A researcher from Stellenbosch University in South Africa claims to have developed a water filter the size of a tea bag. It thus can be fitted under the cap of a bottle. This significantly reduces the cost and inconvenience of water quality, as reported by BBC News
“We cover the tea bag material with nano-structured fibres, and instead of tea inside the tea bag, we incorporate activated carbon.
“The function of the activated carbon is to remove most of the dangerous chemicals that you would find in water.”
He says that the function of the fibres is to create a filter where harmful bacteria is physically filtered out and killed.
The BBC does not mention what quantity and speed of water can be filtered by a single bag. Those are the usual metrics but each bag is meant to be used only for a single serving just like tea.

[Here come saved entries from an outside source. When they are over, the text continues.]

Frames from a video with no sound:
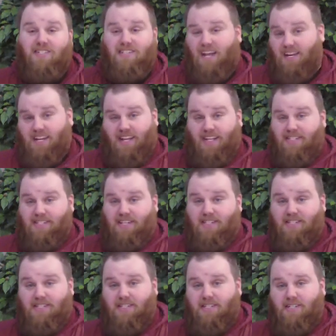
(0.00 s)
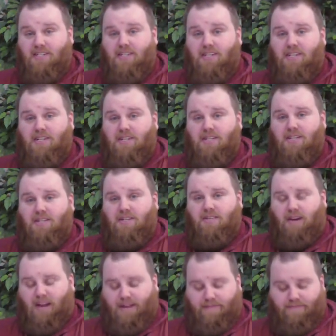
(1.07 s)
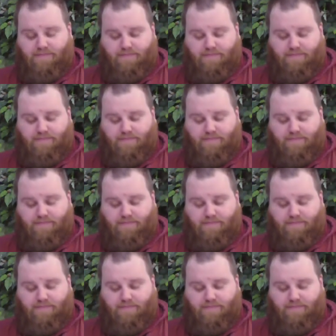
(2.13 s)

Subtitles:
stand against us, right?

The inventor, “past executive vice-president of global network of water professionals the International Water Association and a member of Coca-Cola’s global panel of water experts”, emphasizes the importance of decentralized solutions to help those most in need of water security.

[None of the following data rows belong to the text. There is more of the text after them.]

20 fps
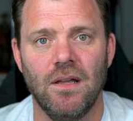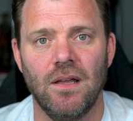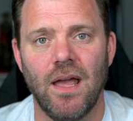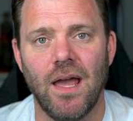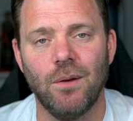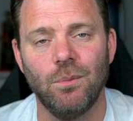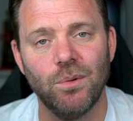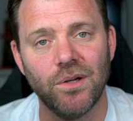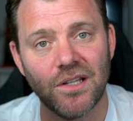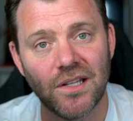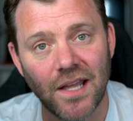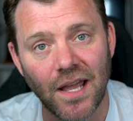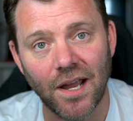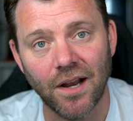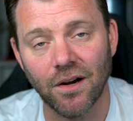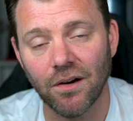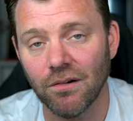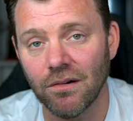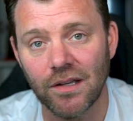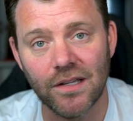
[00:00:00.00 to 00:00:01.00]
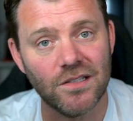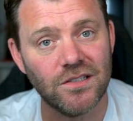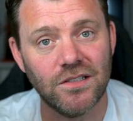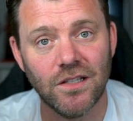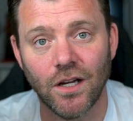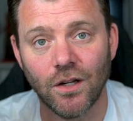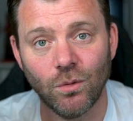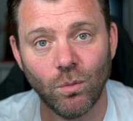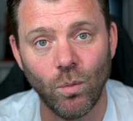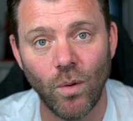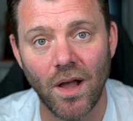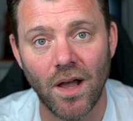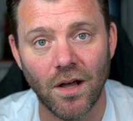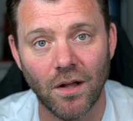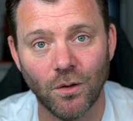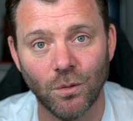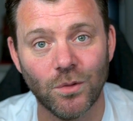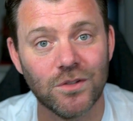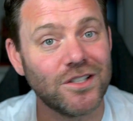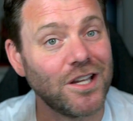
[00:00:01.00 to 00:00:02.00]
And when care is done
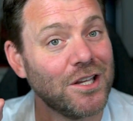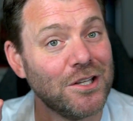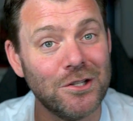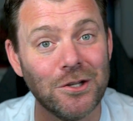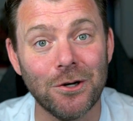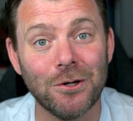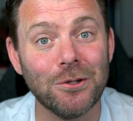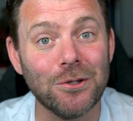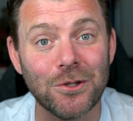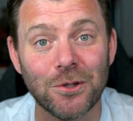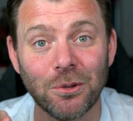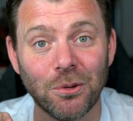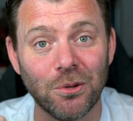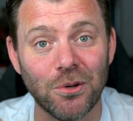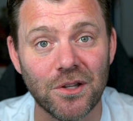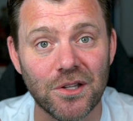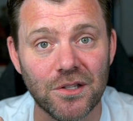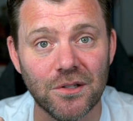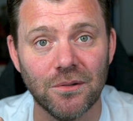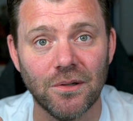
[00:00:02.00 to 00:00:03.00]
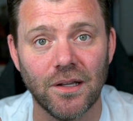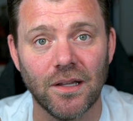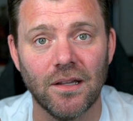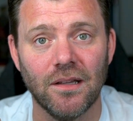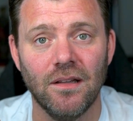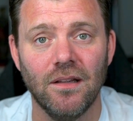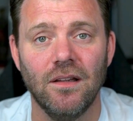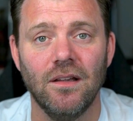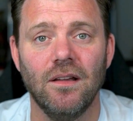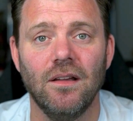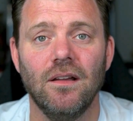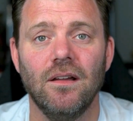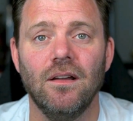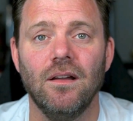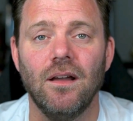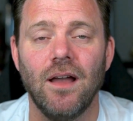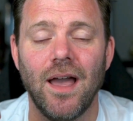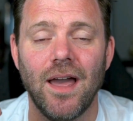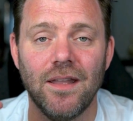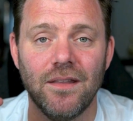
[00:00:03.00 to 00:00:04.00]
well, which I know you're already doing,
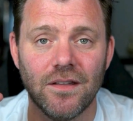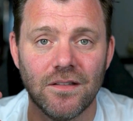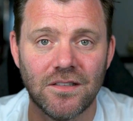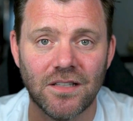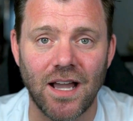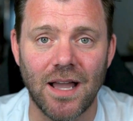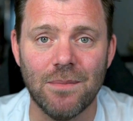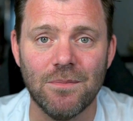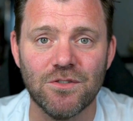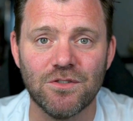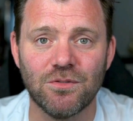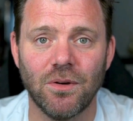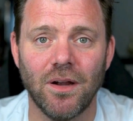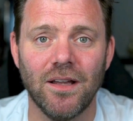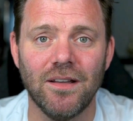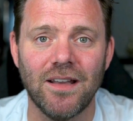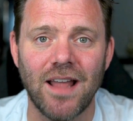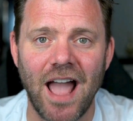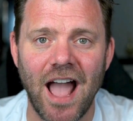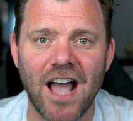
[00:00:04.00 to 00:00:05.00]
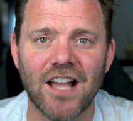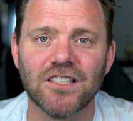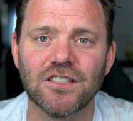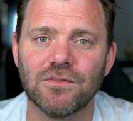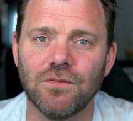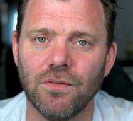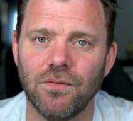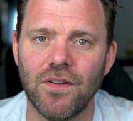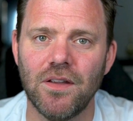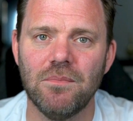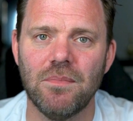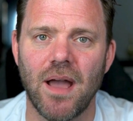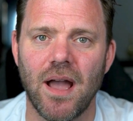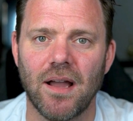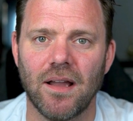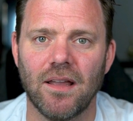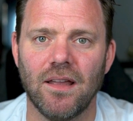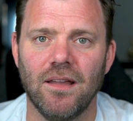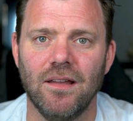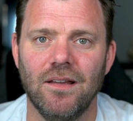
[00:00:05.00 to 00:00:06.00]
and the time is right, ask for
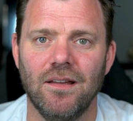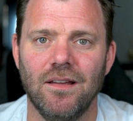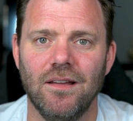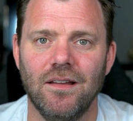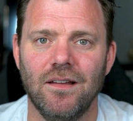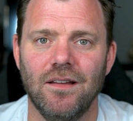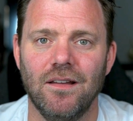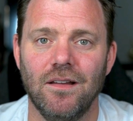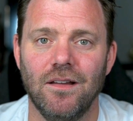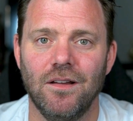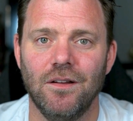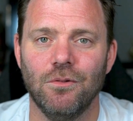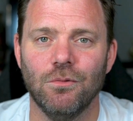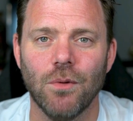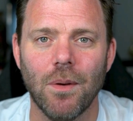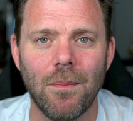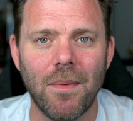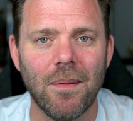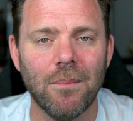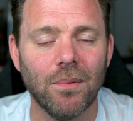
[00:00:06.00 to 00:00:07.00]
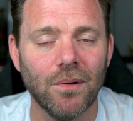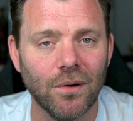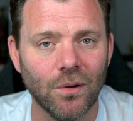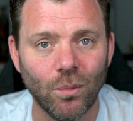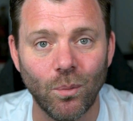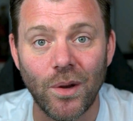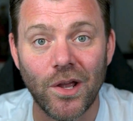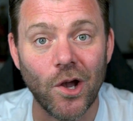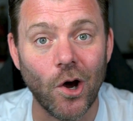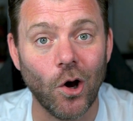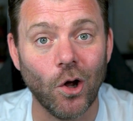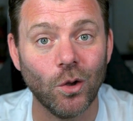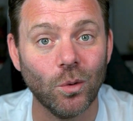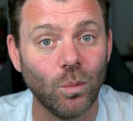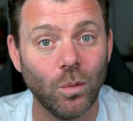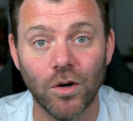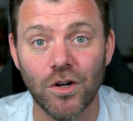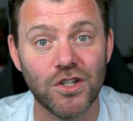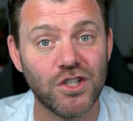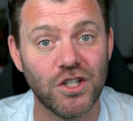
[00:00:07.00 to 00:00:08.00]
feedback. Remember, we all
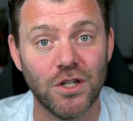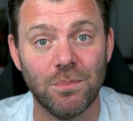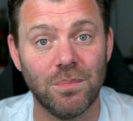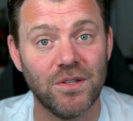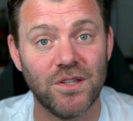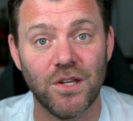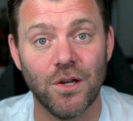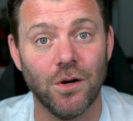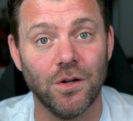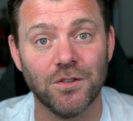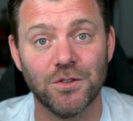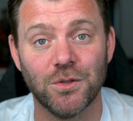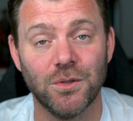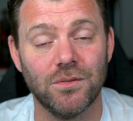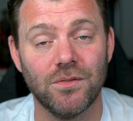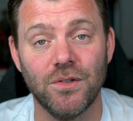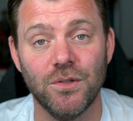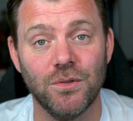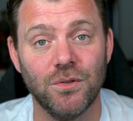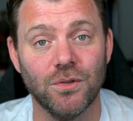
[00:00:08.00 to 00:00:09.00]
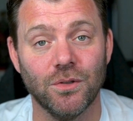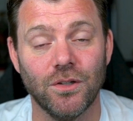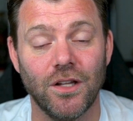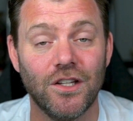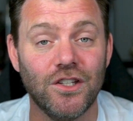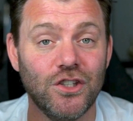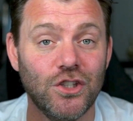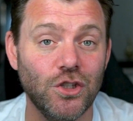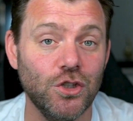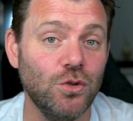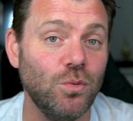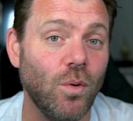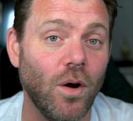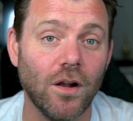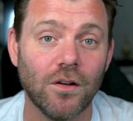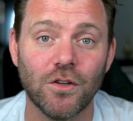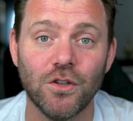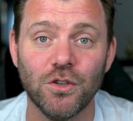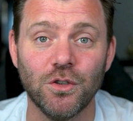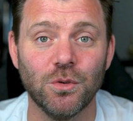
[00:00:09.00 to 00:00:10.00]
worship at the altar of Google, and you
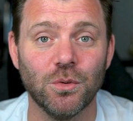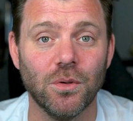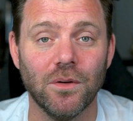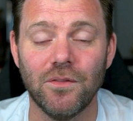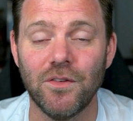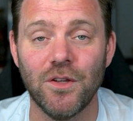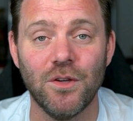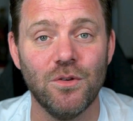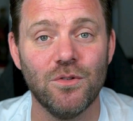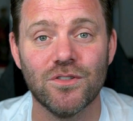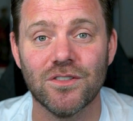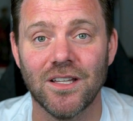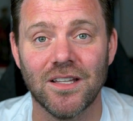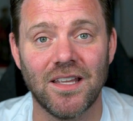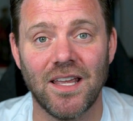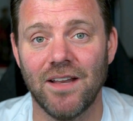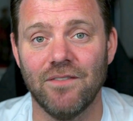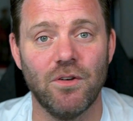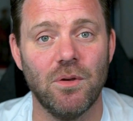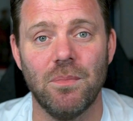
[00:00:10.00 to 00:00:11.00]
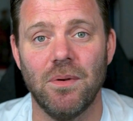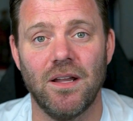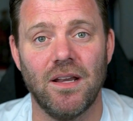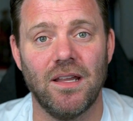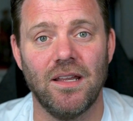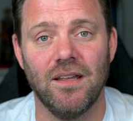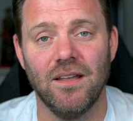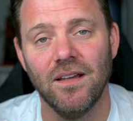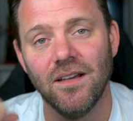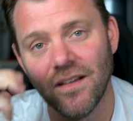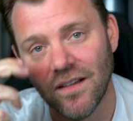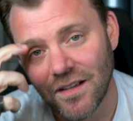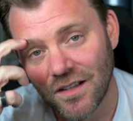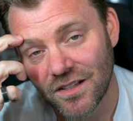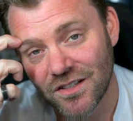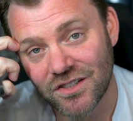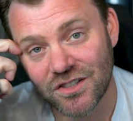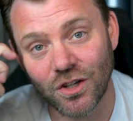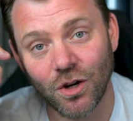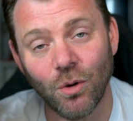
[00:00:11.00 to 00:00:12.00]
want Google reviews like everybody.
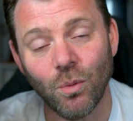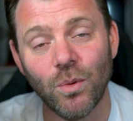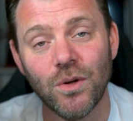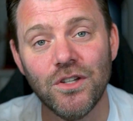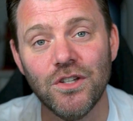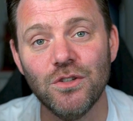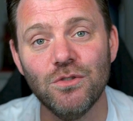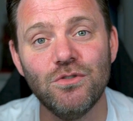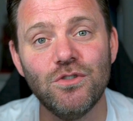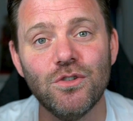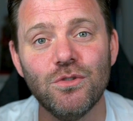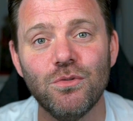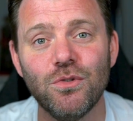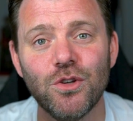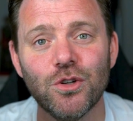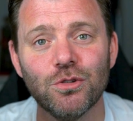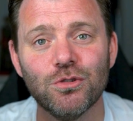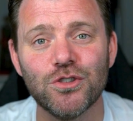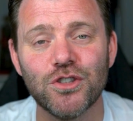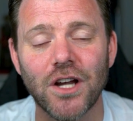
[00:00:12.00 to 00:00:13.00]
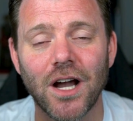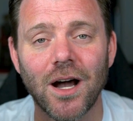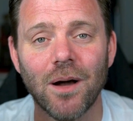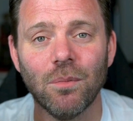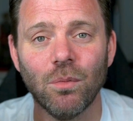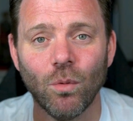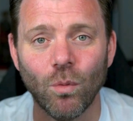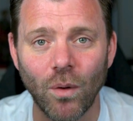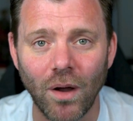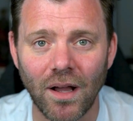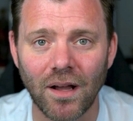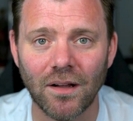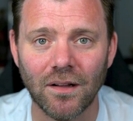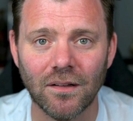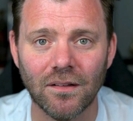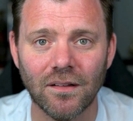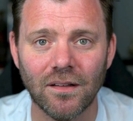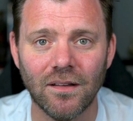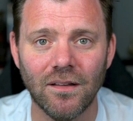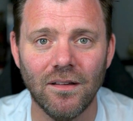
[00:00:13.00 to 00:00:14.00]
So when you do your job
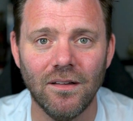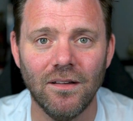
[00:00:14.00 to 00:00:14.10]
well,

A water security risk index of 165 nations, released by UK-based risk consultancy firm Maplecroft in June found that African and Asian nations had the most vulnerable water supplies, judged by factors such as availability of drinking water, demand per capita and dependence on rivers that flow through other countries. [Professor Eugene] Cloete adds that more than 90% of all cholera cases are reported in Africa, and 300-million people on the continent do not have access to safe drinking water.
“The ‘tea bag’ filter can show the way forward, as it represents decentralised, point-of-use technology. “It can assist in meeting the needs of people who live or travel in remote areas, or people whose regular water supply is not treated to potable standards. “As it is impossible to build purification infrastructure at every polluted stream, we have to take the solution to the people,” he notes.